As much as I try to look at life with a positive spin, and look for humor in most things, I can’t help but feel that lately, there isn’t so much to laugh about. Every time I sit down to write, it’s usually because something funny happened, or something bad is happening and I’m trying to look at it from a lighter side so that I can, at the very least, accept it, and move on.  I’m known for my sense of humor.

There is something seriously wrong with a world, though, that can allow so much to go on that is just plain wrong.

How can a society allow genocide to occur, and look the other way as if it isn’t happening. I believe that in my country, if it isn’t happening to us, it isn’t happening.  At least, that’s the feeling I get with what trends on our social media, with what fills our front page headlines, what leads in our late night monologues, and what’s worse, what is being taught (or not being taught) in our school systems.

I was horrified to find out that only five states in our country have a history curriculum at the high school level that includes World War II and Holocaust studies. That explains why most college level students never heard the expression “concentration camp,” didn’t know who Joseph Mengele was, couldn’t locate Normandy on a map, didn’t know who was President during WWII, never heard of the St. Louis  and couldn’t even define the word genocide, even though it’s happening as I write.  Oh yeah, that’s happening somewhere else.

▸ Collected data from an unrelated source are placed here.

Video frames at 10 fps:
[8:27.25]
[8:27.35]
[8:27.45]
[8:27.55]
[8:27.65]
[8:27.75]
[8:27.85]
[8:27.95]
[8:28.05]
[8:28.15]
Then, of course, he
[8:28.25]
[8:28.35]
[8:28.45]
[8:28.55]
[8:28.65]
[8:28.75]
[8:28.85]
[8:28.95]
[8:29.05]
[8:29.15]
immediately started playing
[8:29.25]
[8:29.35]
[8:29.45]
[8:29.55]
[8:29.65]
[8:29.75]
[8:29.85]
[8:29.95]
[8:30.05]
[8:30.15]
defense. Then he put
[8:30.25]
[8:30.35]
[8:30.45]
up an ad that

Why is extreme anything okay? (Okay, maybe extreme sports are okay, if they want to risk their own lives).  There is no place for “my way or the highway” in this world anymore.  Anywhere.  No extremist group should have the latitude that Al Qaeda, Hamas, ISIS or anyone has had.  Why, all of a sudden, has this world been so afraid of offending their tender feelings?  What happened to live and let live. Why can’t we say the pledge of allegiance to our flag in school?  If you don’t believe in God, then don’t say it. That’s your right.


And how can a healthcare system still treat mental health patients as second class citizens, when time and time again we’ve been given evidence that it is an issue that needs to be considered seriously. How many more people that are desperate will show up in schools and movie theaters with assault weapons, in a state of mind that is obviously very sick, before we make mental health care accessible to everyone.  What will it take to treat mental health professionals with the same respect (pay scale, reporting, etc.) as other healthcare specialists?  Even people’s misunderstanding mental disorders like Major Depressive Disorder or Bi-Polar Depression was painfully obviously after the death of someone like Robin Williams, who suffered from a real disease.  People made comments and posts, accusing him of being weak, of having plenty of money to get help, and just not understanding that he was sick.

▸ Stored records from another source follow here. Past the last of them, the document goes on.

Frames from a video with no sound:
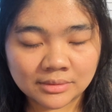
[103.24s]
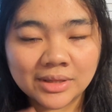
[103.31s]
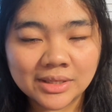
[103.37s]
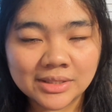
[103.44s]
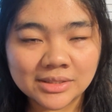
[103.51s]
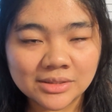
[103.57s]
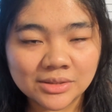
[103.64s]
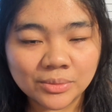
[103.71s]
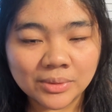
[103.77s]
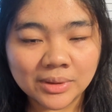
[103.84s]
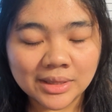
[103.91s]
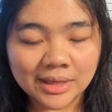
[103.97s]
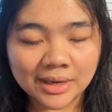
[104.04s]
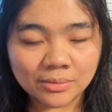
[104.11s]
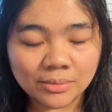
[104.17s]
This is the
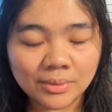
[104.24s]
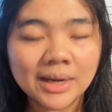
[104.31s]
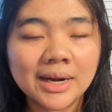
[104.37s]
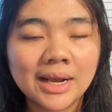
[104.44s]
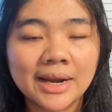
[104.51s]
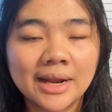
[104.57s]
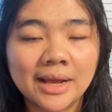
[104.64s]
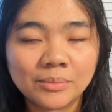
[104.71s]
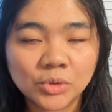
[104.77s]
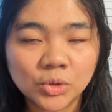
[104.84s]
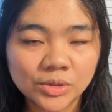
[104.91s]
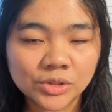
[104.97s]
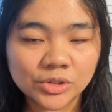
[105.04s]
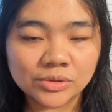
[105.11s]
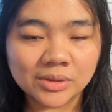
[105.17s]
one that I want and I'm
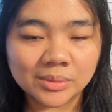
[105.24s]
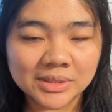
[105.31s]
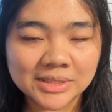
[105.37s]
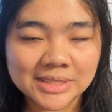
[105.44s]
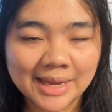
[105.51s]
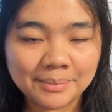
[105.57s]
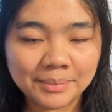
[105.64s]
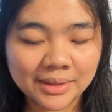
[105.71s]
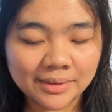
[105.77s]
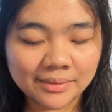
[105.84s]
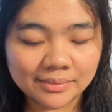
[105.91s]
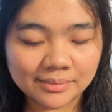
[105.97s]
going to double tap it.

And another thing… How come it’s okay for a convicted criminal to continue to play college football?  Is it because he is a Heisman Trophy winner and he’s just too good to sit on the bench, or for that matter, in jail?  Is the Alumni Association of his school operating under different laws than the rest of the country?  Is winning the National Championship that important to them that they allow this horrible example to be set?

Oh yeah, and how about the mothers who take their pre-teens and tweens to swoon over Justin Bieber even after a string of bad behaviors, only to find out that he won’t be showing?  (I’ll not surmise as to why.)  Is the tail wagging the dog?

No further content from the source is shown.